Information shown:
>>>>>
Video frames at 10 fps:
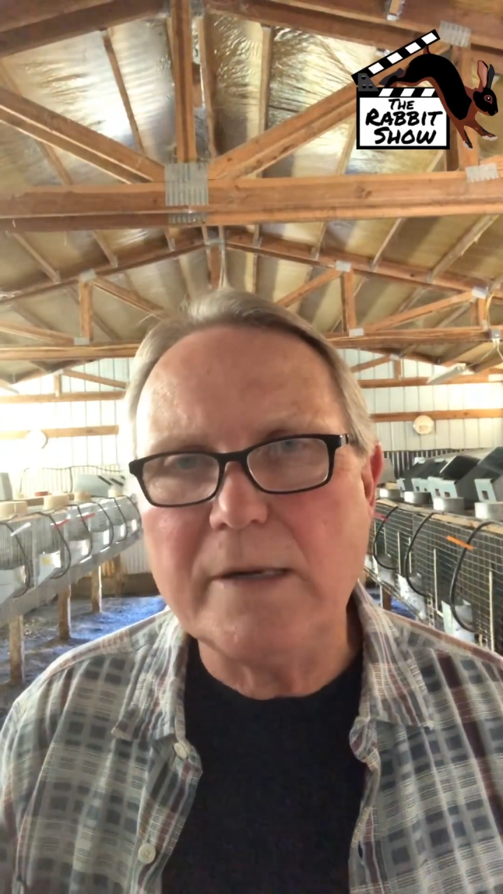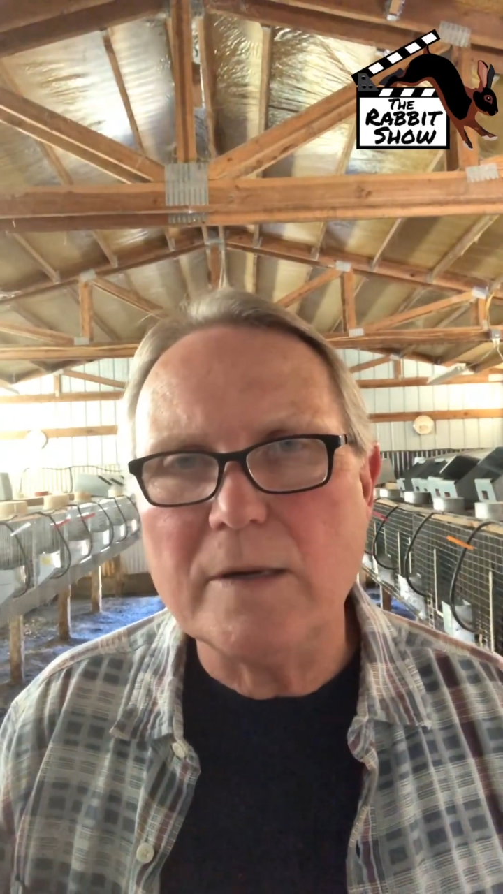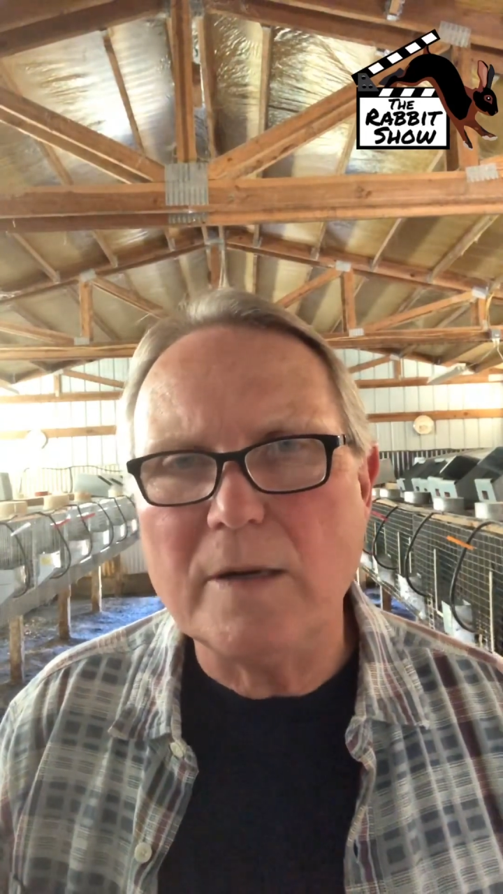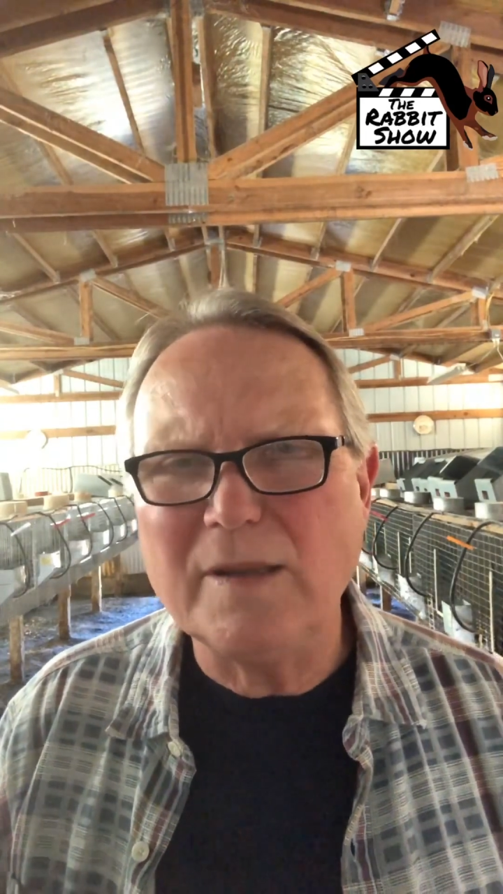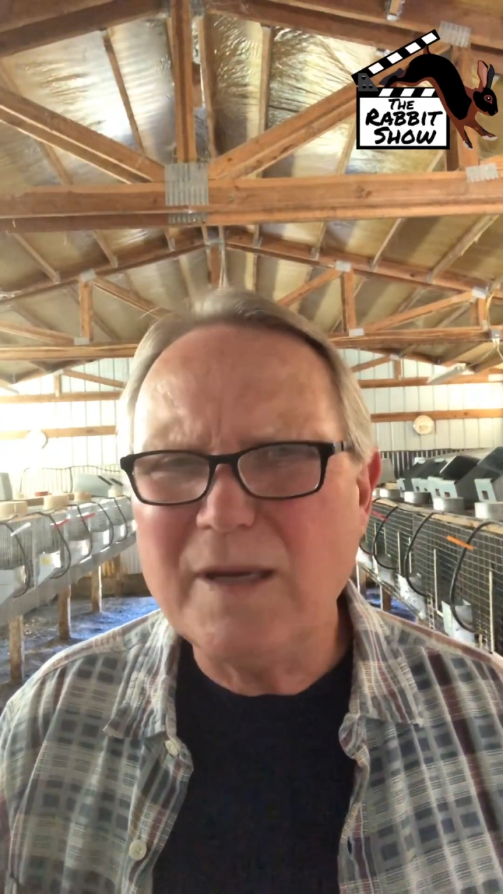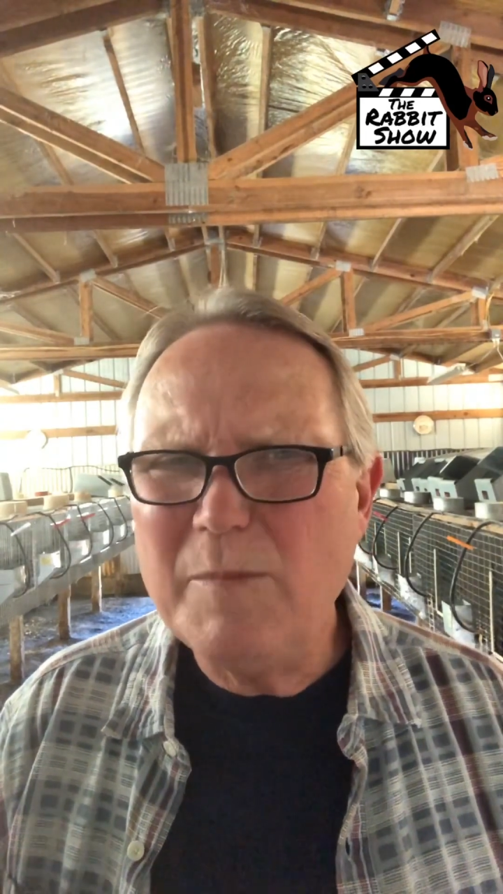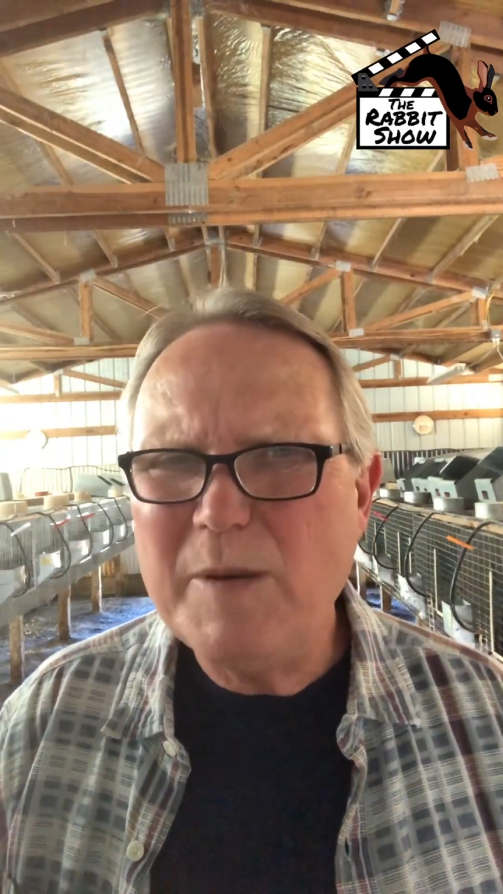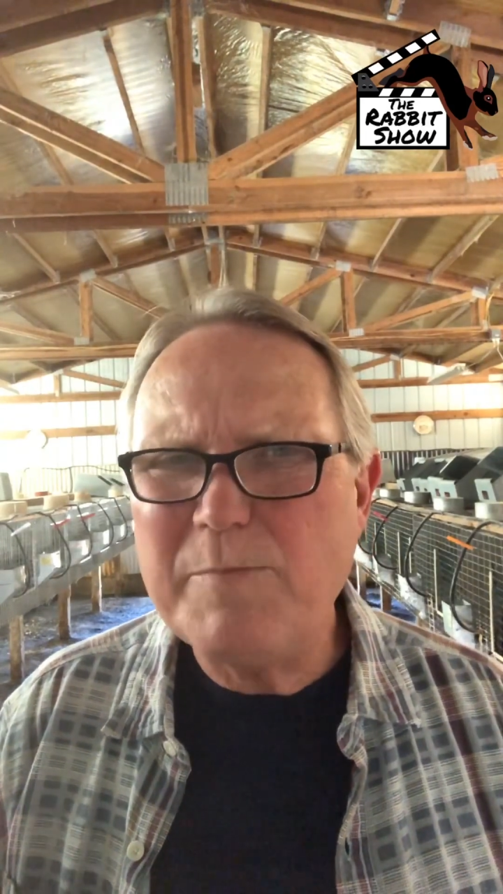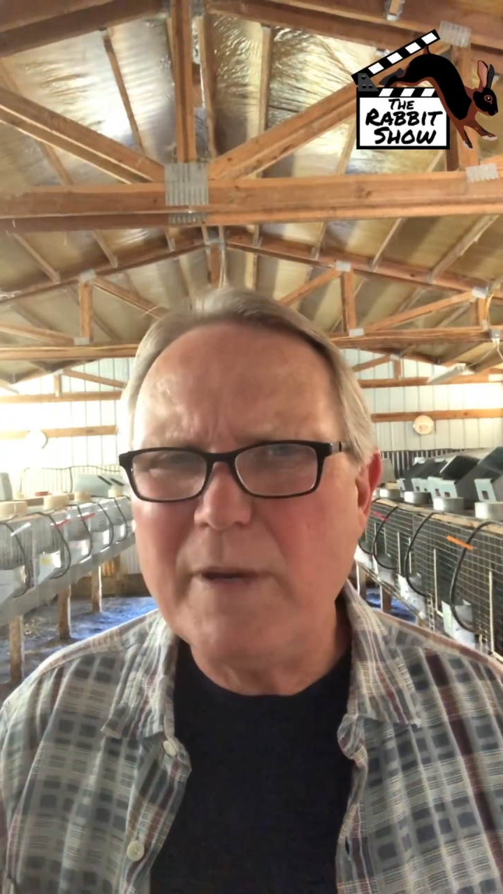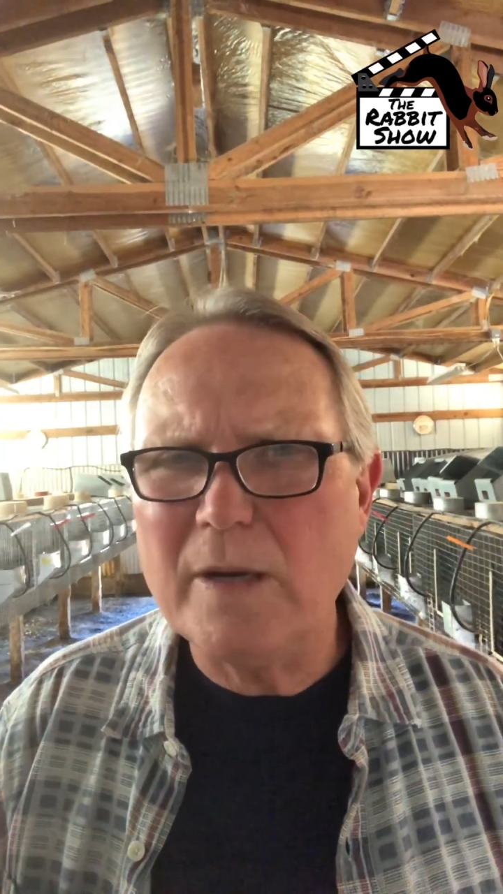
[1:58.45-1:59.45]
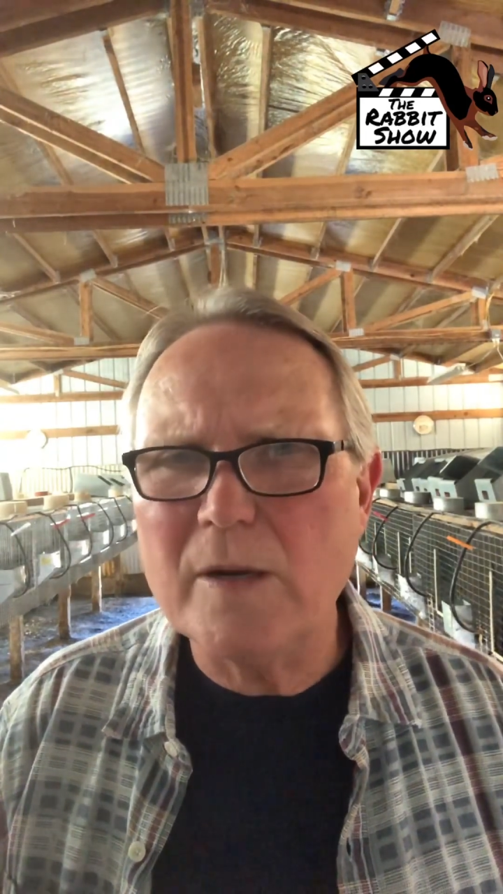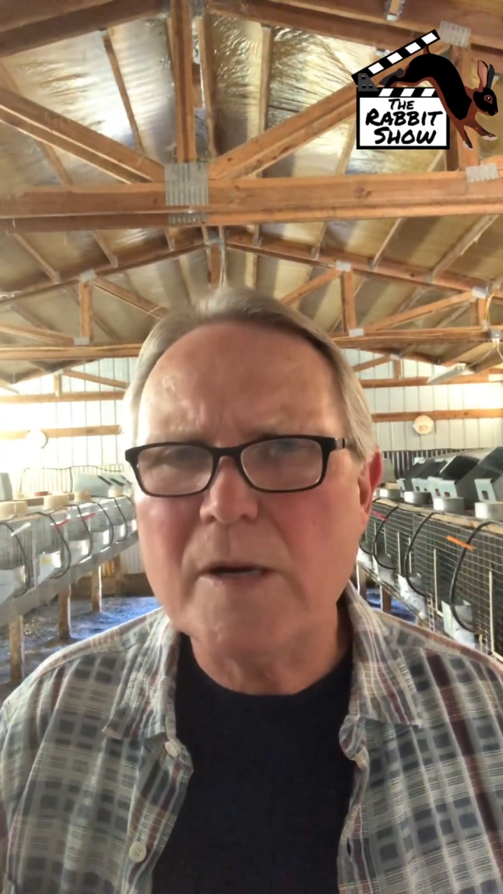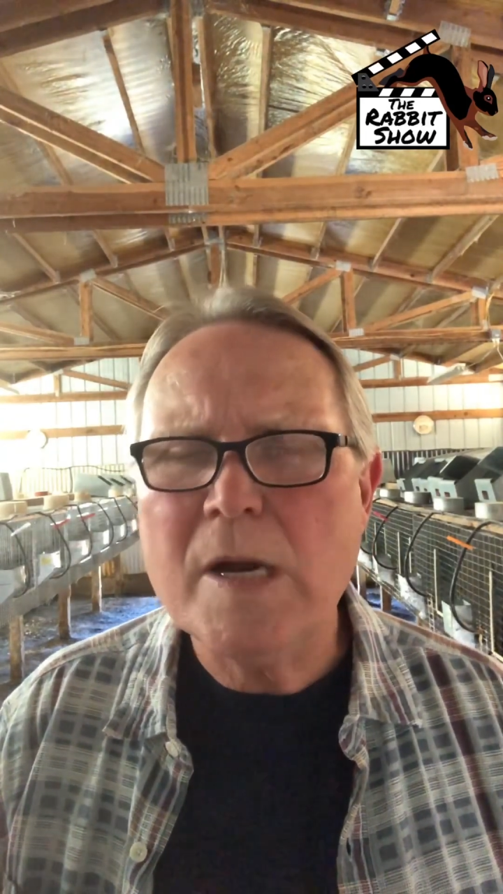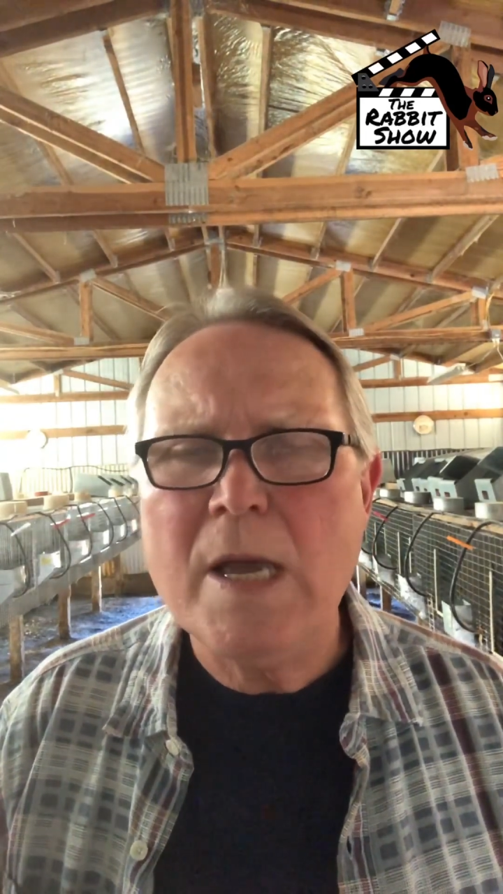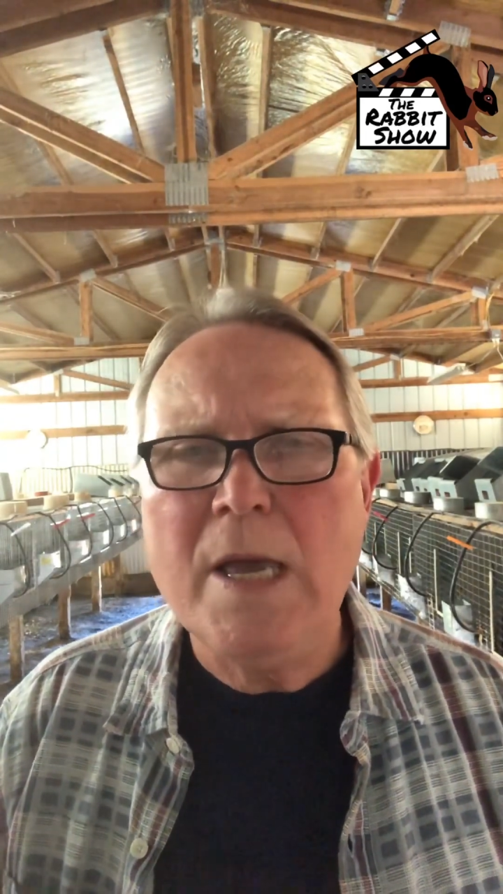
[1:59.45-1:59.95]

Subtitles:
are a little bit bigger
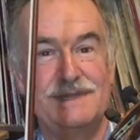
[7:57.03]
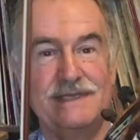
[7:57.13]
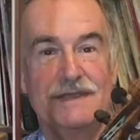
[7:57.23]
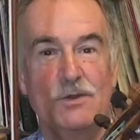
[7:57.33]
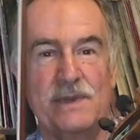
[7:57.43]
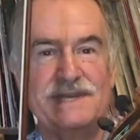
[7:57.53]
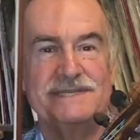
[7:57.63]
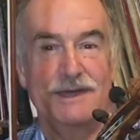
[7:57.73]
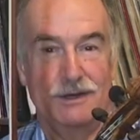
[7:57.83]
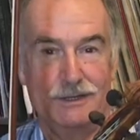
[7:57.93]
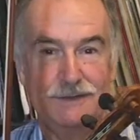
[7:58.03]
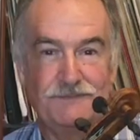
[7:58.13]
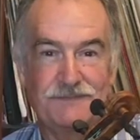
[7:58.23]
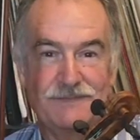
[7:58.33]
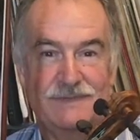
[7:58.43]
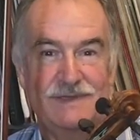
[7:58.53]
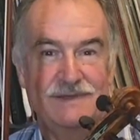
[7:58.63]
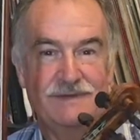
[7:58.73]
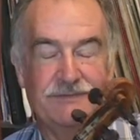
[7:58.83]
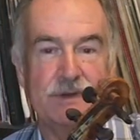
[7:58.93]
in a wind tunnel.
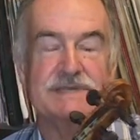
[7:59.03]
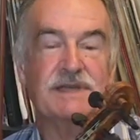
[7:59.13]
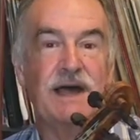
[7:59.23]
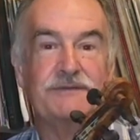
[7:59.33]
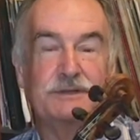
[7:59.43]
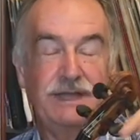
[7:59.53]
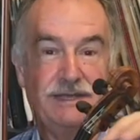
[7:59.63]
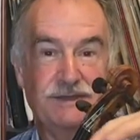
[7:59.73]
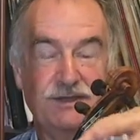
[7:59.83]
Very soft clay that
<<<<<
Task: Except for the pictures, give the data again word for word.

Written solution:
Video frames at 10 fps:
[1:58.45-1:59.45]
[1:59.45-1:59.95]

Subtitles:
are a little bit bigger
[7:57.03]
[7:57.13]
[7:57.23]
[7:57.33]
[7:57.43]
[7:57.53]
[7:57.63]
[7:57.73]
[7:57.83]
[7:57.93]
[7:58.03]
[7:58.13]
[7:58.23]
[7:58.33]
[7:58.43]
[7:58.53]
[7:58.63]
[7:58.73]
[7:58.83]
[7:58.93]
in a wind tunnel.
[7:59.03]
[7:59.13]
[7:59.23]
[7:59.33]
[7:59.43]
[7:59.53]
[7:59.63]
[7:59.73]
[7:59.83]
Very soft clay that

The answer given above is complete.